In [1]:
import numpy as np
import pandas as pd

from sklearn.svm import SVR, SVC

from sklearn.model_selection import train_test_split, RandomizedSearchCV
from sklearn.preprocessing import StandardScaler
from sklearn.metrics import mean_squared_error, roc_auc_score
from sklearn.pipeline import Pipeline
from sklearn.preprocessing import OneHotEncoder
from sklearn.compose import ColumnTransformer

## Apartments

In [2]:
data = pd.read_csv("./apartments.csv", index_col=0)

In [3]:
column_transformer = ColumnTransformer([('OneHot', OneHotEncoder(), ['district'])], remainder= 'passthrough')

In [4]:
X_train, X_test, y_train, y_test = train_test_split(data.drop(['m2.price'], axis = 1), data['m2.price'])

In [5]:
model_scaling = Pipeline([('transformer', column_transformer),
                          ('scaler', StandardScaler()), 
                          ('regressor', SVR())])

In [6]:
model_no_scaling = Pipeline([('transformer', column_transformer),
                             ('regressor', SVR())])

In [7]:
param_grid = {
    'regressor__C': np.logspace(0, 3, num=5),
    'regressor__gamma': np.geomspace(10e-5, 1, num=5)
}

In [8]:
search_scaling = RandomizedSearchCV(
    model_scaling,
    param_grid,
    scoring='neg_root_mean_squared_error').fit(X_train, y_train)

y_pred = search_scaling.best_estimator_.predict(X_test)
RMSE_scaling = mean_squared_error(y_test, y_pred, squared=False)

In [9]:
search_no_scaling = RandomizedSearchCV(
    model_no_scaling,
    param_grid,
    scoring='neg_root_mean_squared_error').fit(X_train, y_train)

y_pred = search_no_scaling.best_estimator_.predict(X_test)
RMSE_no_scaling = mean_squared_error(y_test, y_pred, squared=False)

In [10]:
print(f'RMSE with scaling:    {round(RMSE_scaling, 2)}')
print(f'RMSE without scaling: {round(RMSE_no_scaling, 2)}')

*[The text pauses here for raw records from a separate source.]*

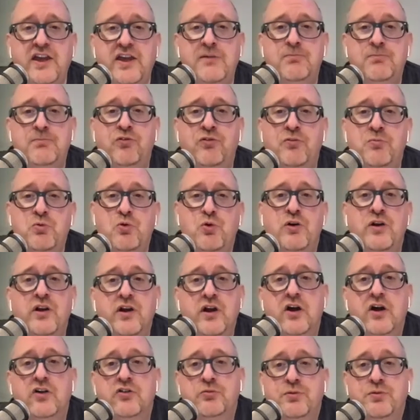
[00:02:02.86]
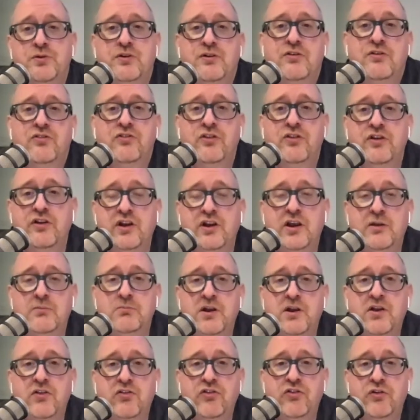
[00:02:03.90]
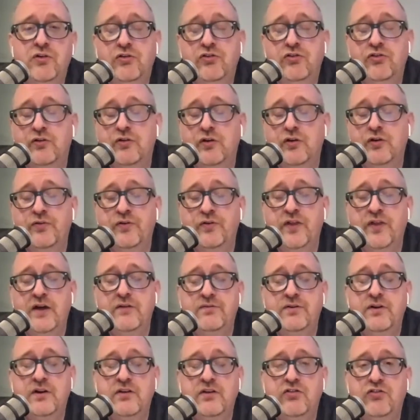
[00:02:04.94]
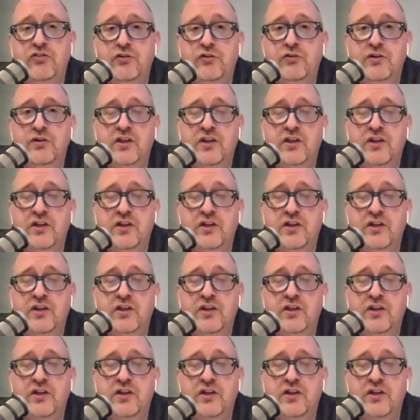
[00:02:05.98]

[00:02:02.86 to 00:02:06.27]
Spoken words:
supporting entrepreneurs in Minnesota. So look for that very soon.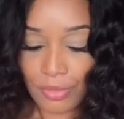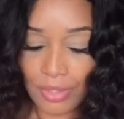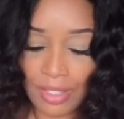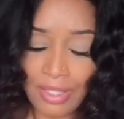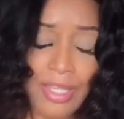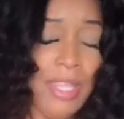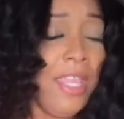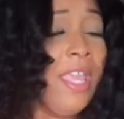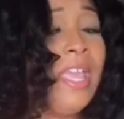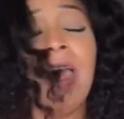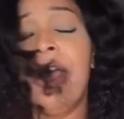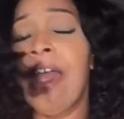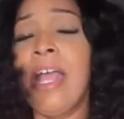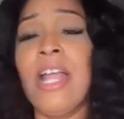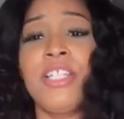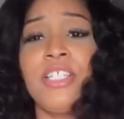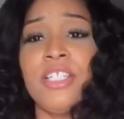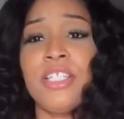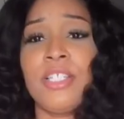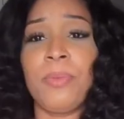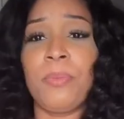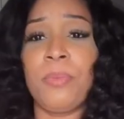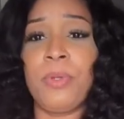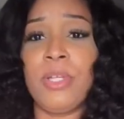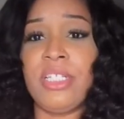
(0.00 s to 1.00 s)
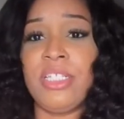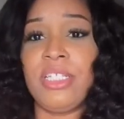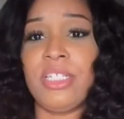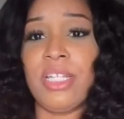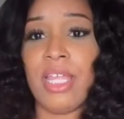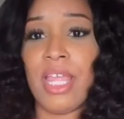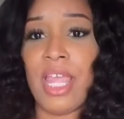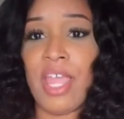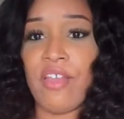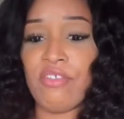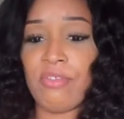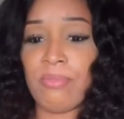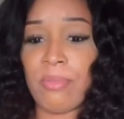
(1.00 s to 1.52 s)
yeah, I just
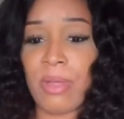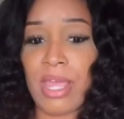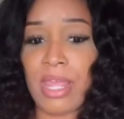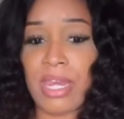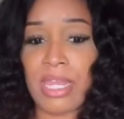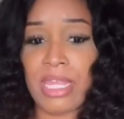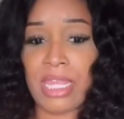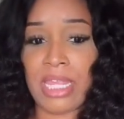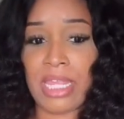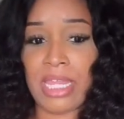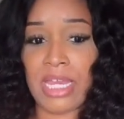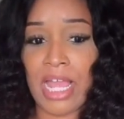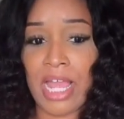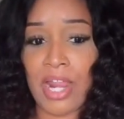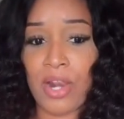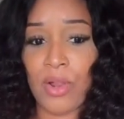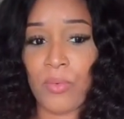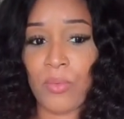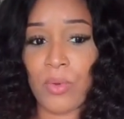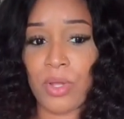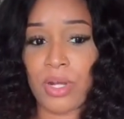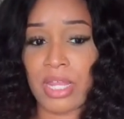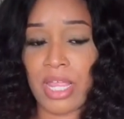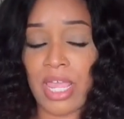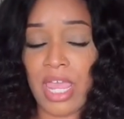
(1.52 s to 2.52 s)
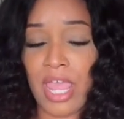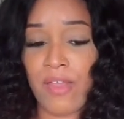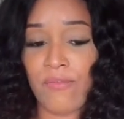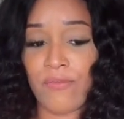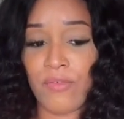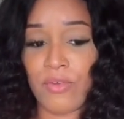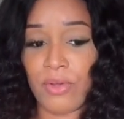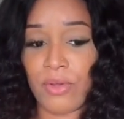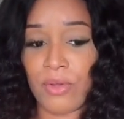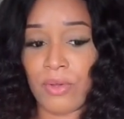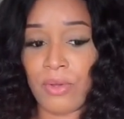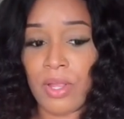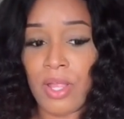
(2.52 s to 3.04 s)
appreciate everybody, and I don't want to
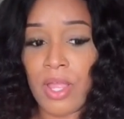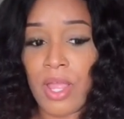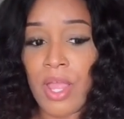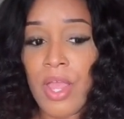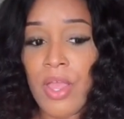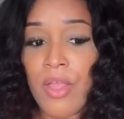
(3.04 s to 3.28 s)
ever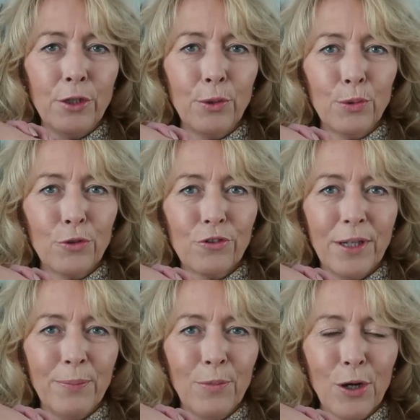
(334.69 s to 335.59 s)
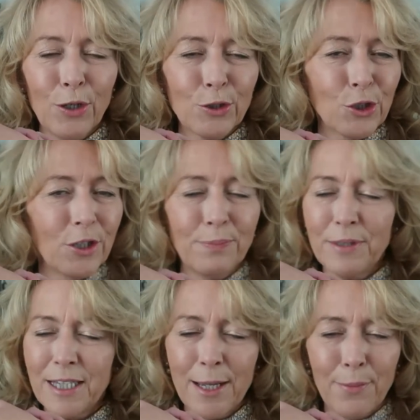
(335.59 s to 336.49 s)
Nord Green watch,
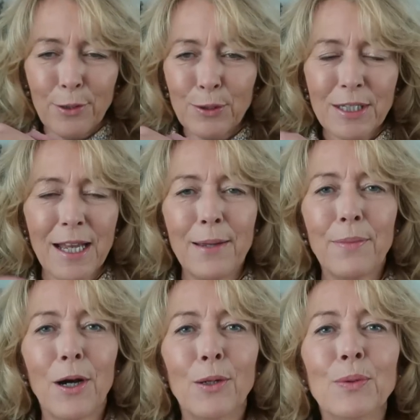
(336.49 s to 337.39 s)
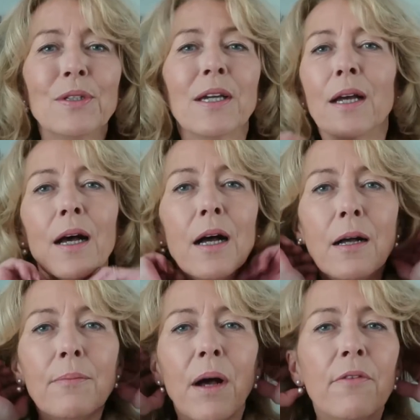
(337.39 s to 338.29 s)
same old, same old.
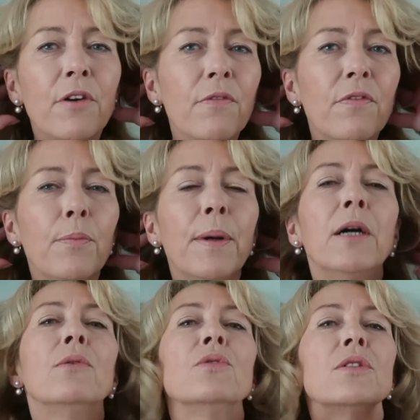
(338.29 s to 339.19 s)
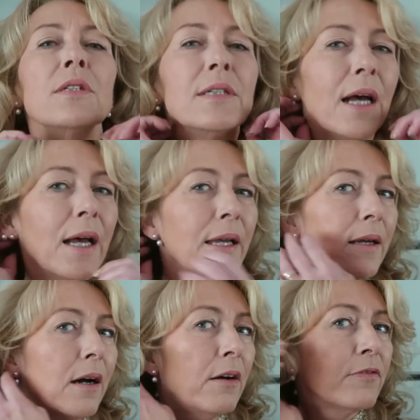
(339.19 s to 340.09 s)
I've gone for pearls
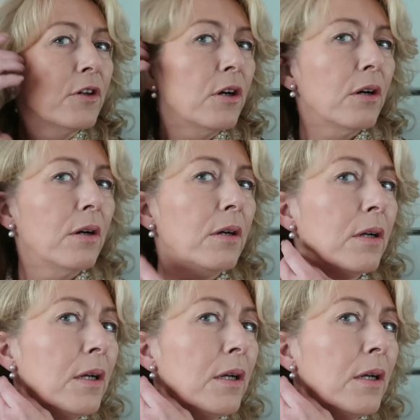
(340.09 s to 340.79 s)
today. I've got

RMSE with scaling:    145.67
RMSE without scaling: 547.52


As we can see, results with scaling are much better than without scaling.

## Australia

In [23]:
data = pd.read_csv("./australia.csv", nrows=1000)

In [24]:
X_train, X_test, y_train, y_test = train_test_split(data.drop(['RainTomorrow'], axis = 1), data['RainTomorrow'])

In [25]:
model_scaling = Pipeline([('scaler', StandardScaler()), 
                          ('classifier', SVC(probability=True))])

In [26]:
model_no_scaling = Pipeline([('classifier', SVC(probability=True))])

In [27]:
param_grid = {
    'classifier__C': np.logspace(0, 3, num=10),
    'classifier__gamma': np.geomspace(10e-5, 1, num=10)
}

In [28]:
search_scaling = RandomizedSearchCV(
    model_scaling,
    param_grid,
    scoring='roc_auc').fit(X_train, y_train)

y_pred = search_scaling.best_estimator_.predict_proba(X_test)
AUC_scaling = roc_auc_score(y_test, y_pred[:, 1])

In [29]:
search_no_scaling = RandomizedSearchCV(
    model_no_scaling,
    param_grid,
    scoring='roc_auc').fit(X_train, y_train)

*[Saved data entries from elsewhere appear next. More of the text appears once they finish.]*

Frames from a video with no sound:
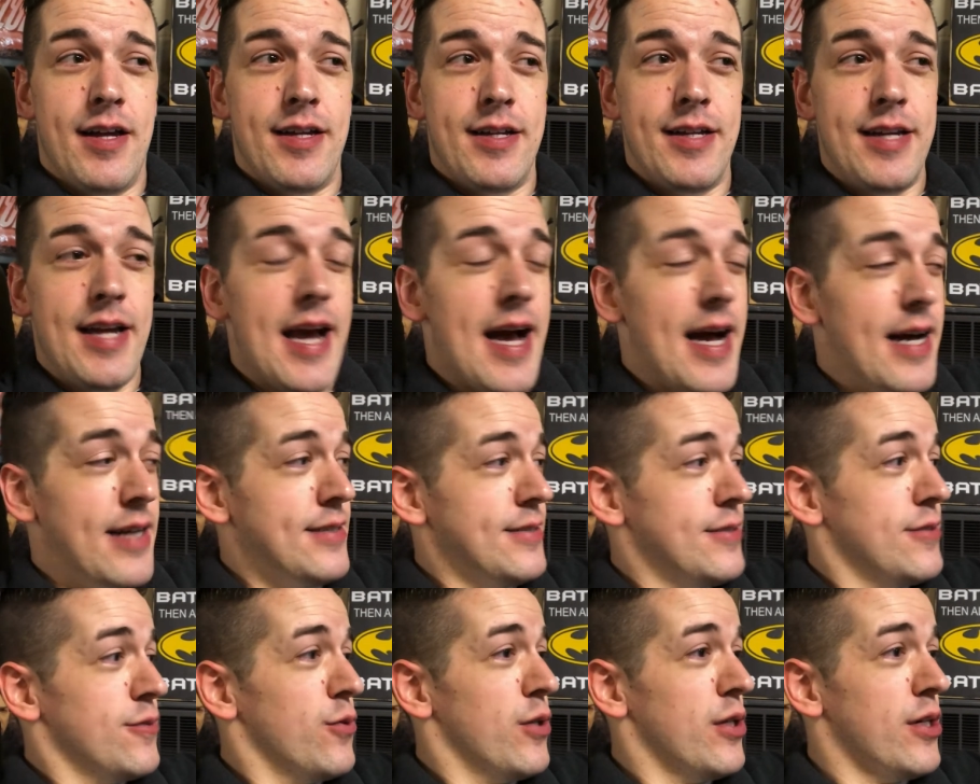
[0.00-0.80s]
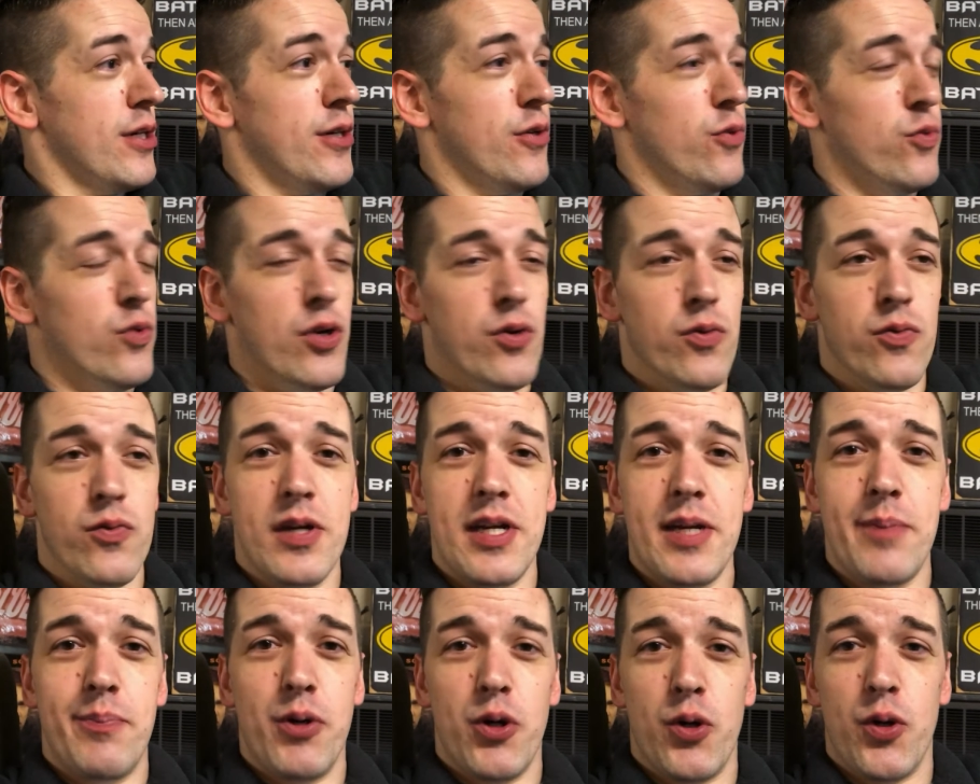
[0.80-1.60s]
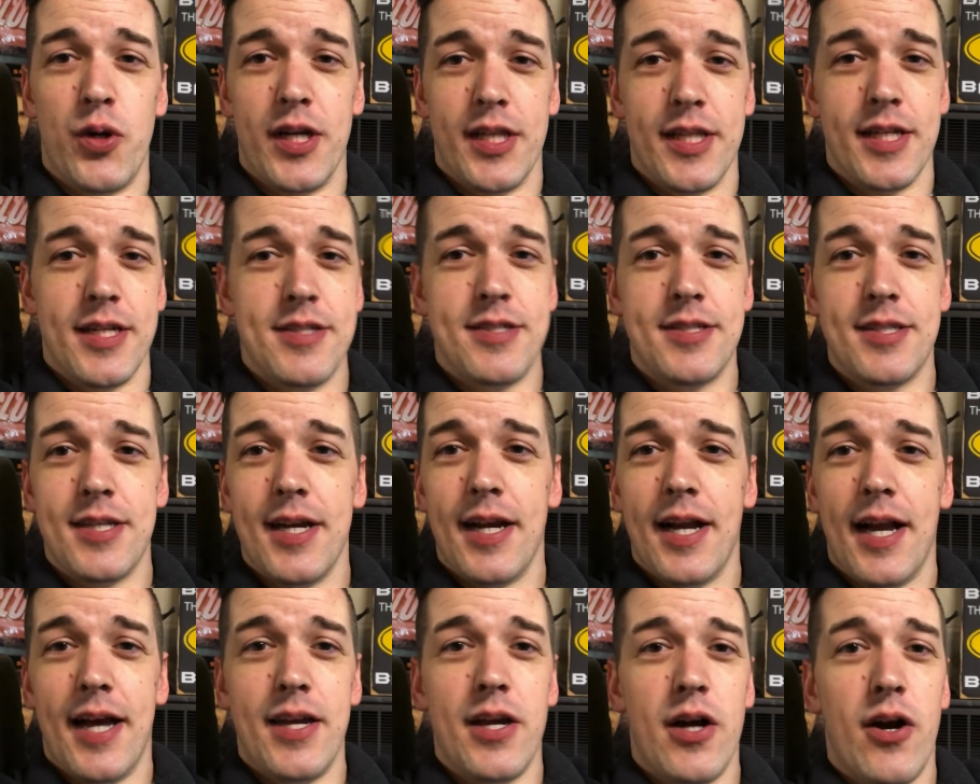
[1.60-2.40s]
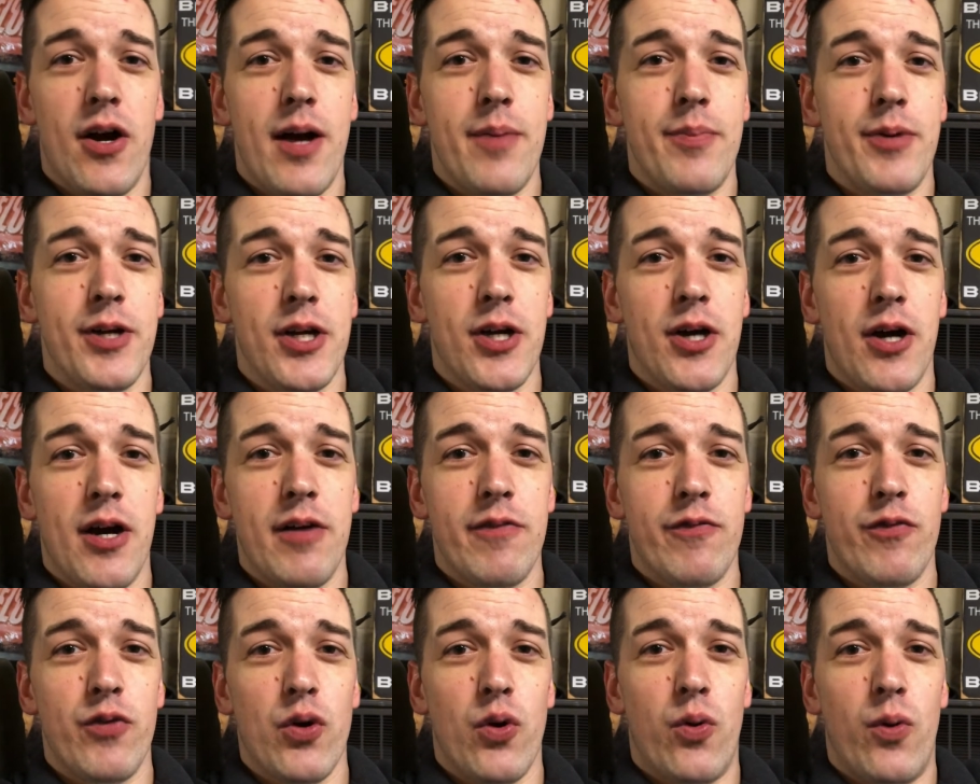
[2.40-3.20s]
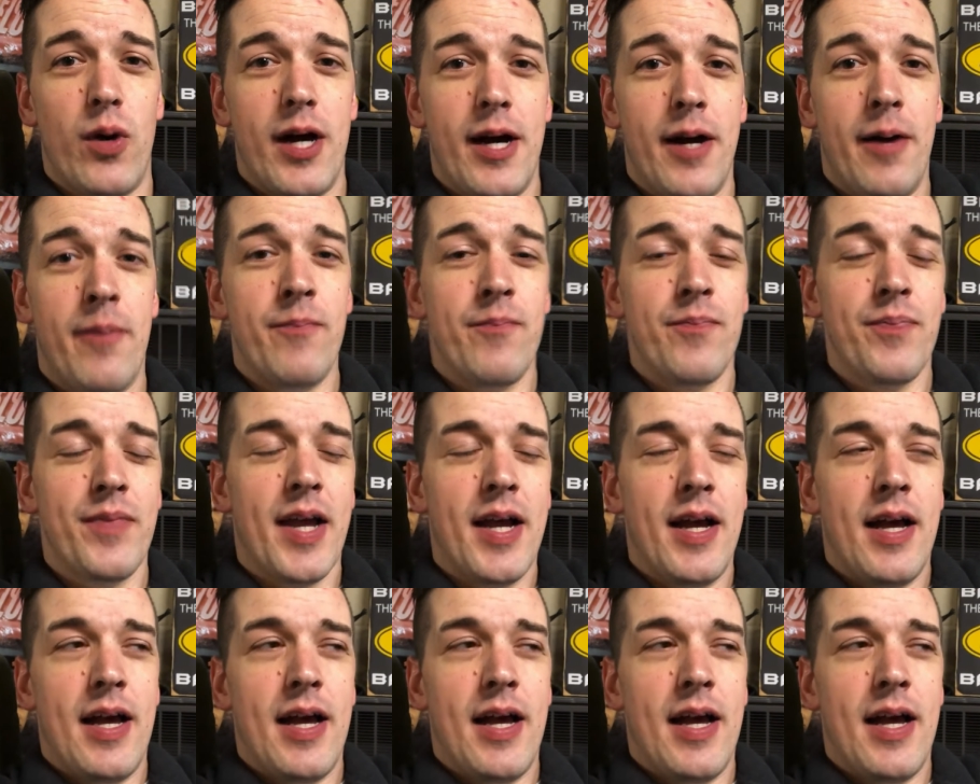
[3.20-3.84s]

Yeah, we're rebooting this thing. I know I've been gone for a while.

y_pred = search_no_scaling.best_estimator_.predict_proba(X_test)
AUC_no_scaling = roc_auc_score(y_test, y_pred[:, 1])

In [30]:
print(f'AUC with scaling:    {round(AUC_scaling, 2)}')
print(f'AUC without scaling: {round(AUC_no_scaling, 2)}')

AUC with scaling:    0.91
AUC without scaling: 0.89


Similarly to regression, classification problem using Support Vector Machines benefits from scaling values before modelling.